When Thinking About Obama’s Supreme Court Nominee, Just Remember the Law of 5

April 9, 2010

As I said in post last year when Justice Souter announced his retirement, I warned that putting a liberal Scalia on the bench would be an epic mistake.  In that post, I said the most important rule to remember is the “Law of 5,” referring to the proposition that Justice Brennan lived by–“You can do anything with 5 votes.”  What we have seen in the past decade is Justice Stevens take on the role once performed by Justice Brennan.  With a Court evenly dividend between the “liberal” and “conservative” Justice with Justice Kennedy in the middle on many votes, Justice Stevens used the “political” skills acquired over a career of 34 years to convince Justice Kennedy to side with the liberals rather than with the conservatives many times.  Using those skills, Justice Stevens was able to shape areas such as the War on Terrorism, Death Penalty jurisprudence and the environment.  He did this by making compromises on the legal basis for many decisions, narrowing the results others or using his power to assign the opinions to Kennedy to get Kennedy’s vote.
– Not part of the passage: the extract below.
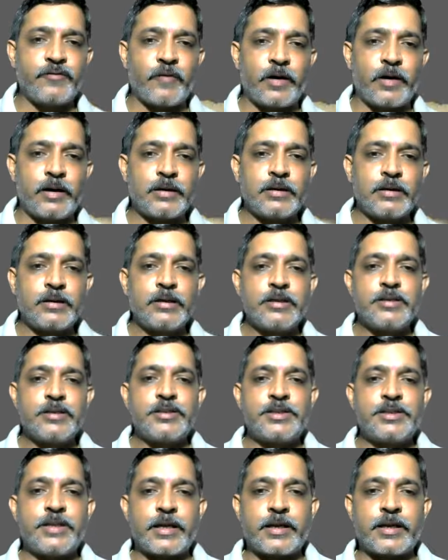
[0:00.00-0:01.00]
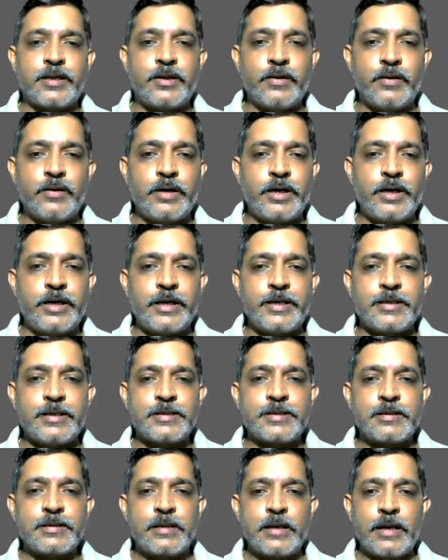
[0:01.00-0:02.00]
for
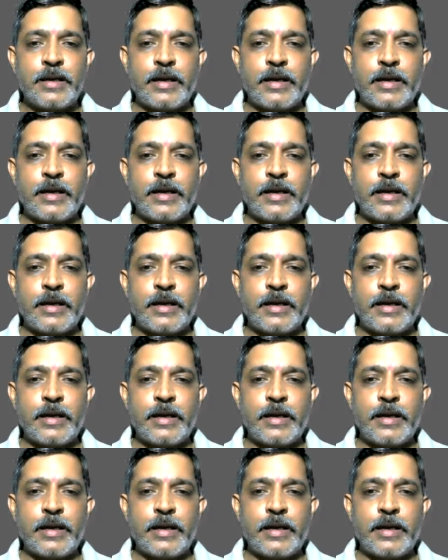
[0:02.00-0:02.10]
Securities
Did he win all of these battles?  No, just look at cases such as Bush v Gore or Citizens United v FEC.  But he did get a majority for more liberal results more times than could be thought possible given the fact that for most of the past 20 years,  7 of the 9 Justices (including himself) were appointed by Republican Presidents.  It is this skill over all others and over any specific ideology that will be missed most by liberals.  And it is the skill to convince 4 others to join you that President Obama should keep front and center as he makes his decision on whom to nominate.

It’s Like the NYTimes Read My Blog

May 7, 2009

In today’s NYTimes, Adam Liptak, in an article about replacing Justice Souter, wrote:

The first rule of the Supreme Court, Justice Brennan would say, holding up his open hand, is to get to five — meaning persuading five of the nine justices. . . “The replacement to Souter is not going to make an ideological majority for progressives,” said Abner J. Mikva, a former federal judge who taught with Mr. Obama at the University of Chicago“The new justice has got to be someone who can persuade Kennedy and maybe even Alito.” Justice Anthony M. Kennedy is the court’s swing justice, and Justice Samuel A. Alito Jr., a conservative, is the court’s newest member.

Like I said before, the only thing that matters is 5.  While it would be nice to have a Justice who could write memorable opinions, if they are mostly dissenting opinions, it won’t matter.